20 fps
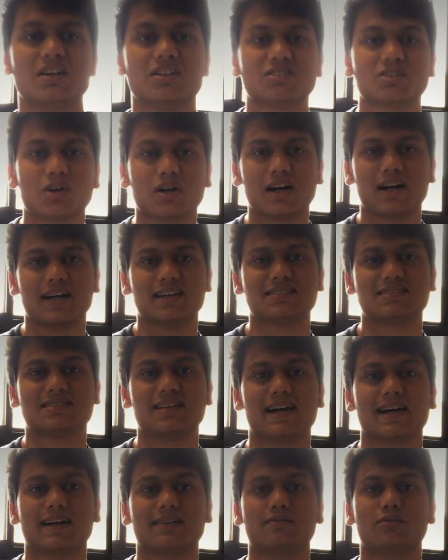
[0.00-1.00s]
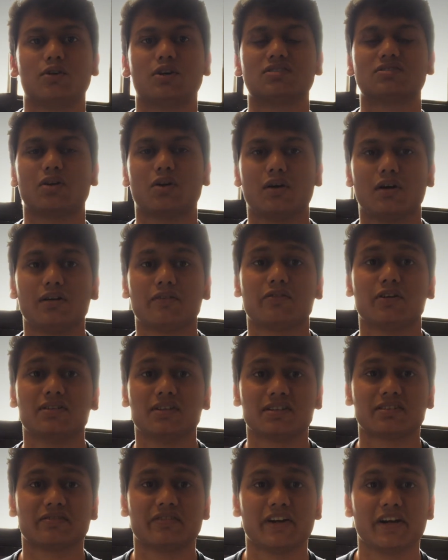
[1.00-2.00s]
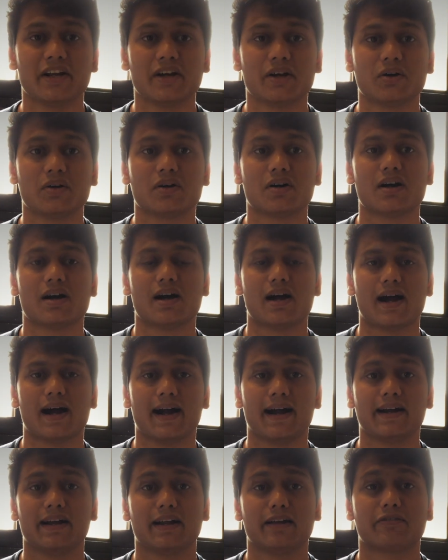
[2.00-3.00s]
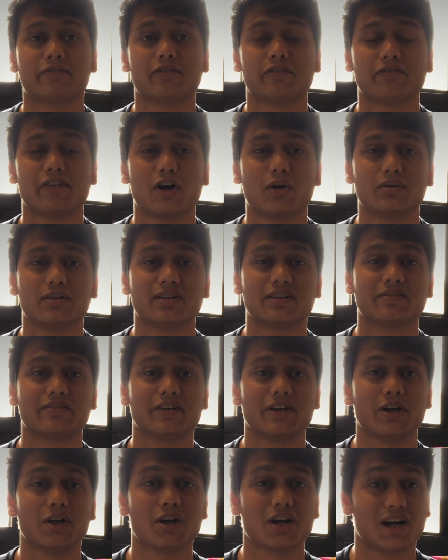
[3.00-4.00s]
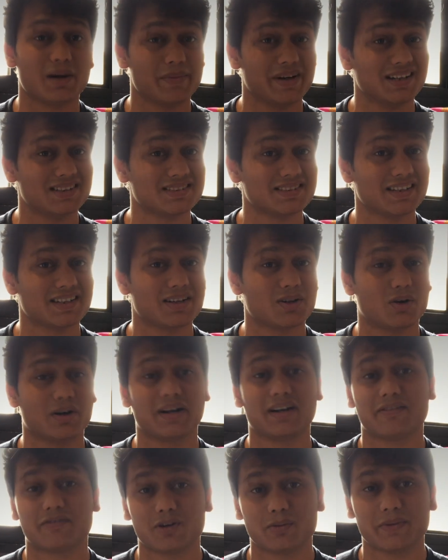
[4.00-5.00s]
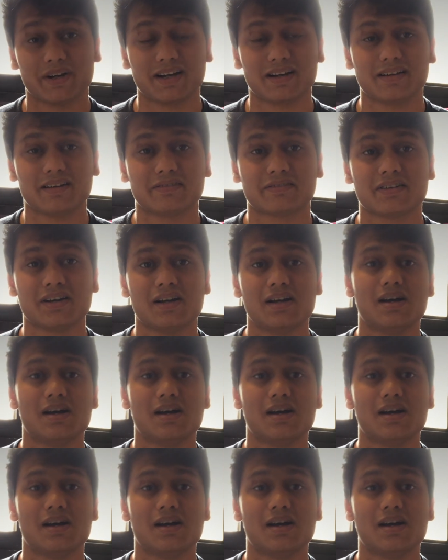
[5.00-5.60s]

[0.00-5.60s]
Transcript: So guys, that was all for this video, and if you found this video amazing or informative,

Task directions — Please return the records above exactly as written, dropping every picture.

Expected answer —
20 fps
[0.00-1.00s]
[1.00-2.00s]
[2.00-3.00s]
[3.00-4.00s]
[4.00-5.00s]
[5.00-5.60s]

[0.00-5.60s]
Transcript: So guys, that was all for this video, and if you found this video amazing or informative,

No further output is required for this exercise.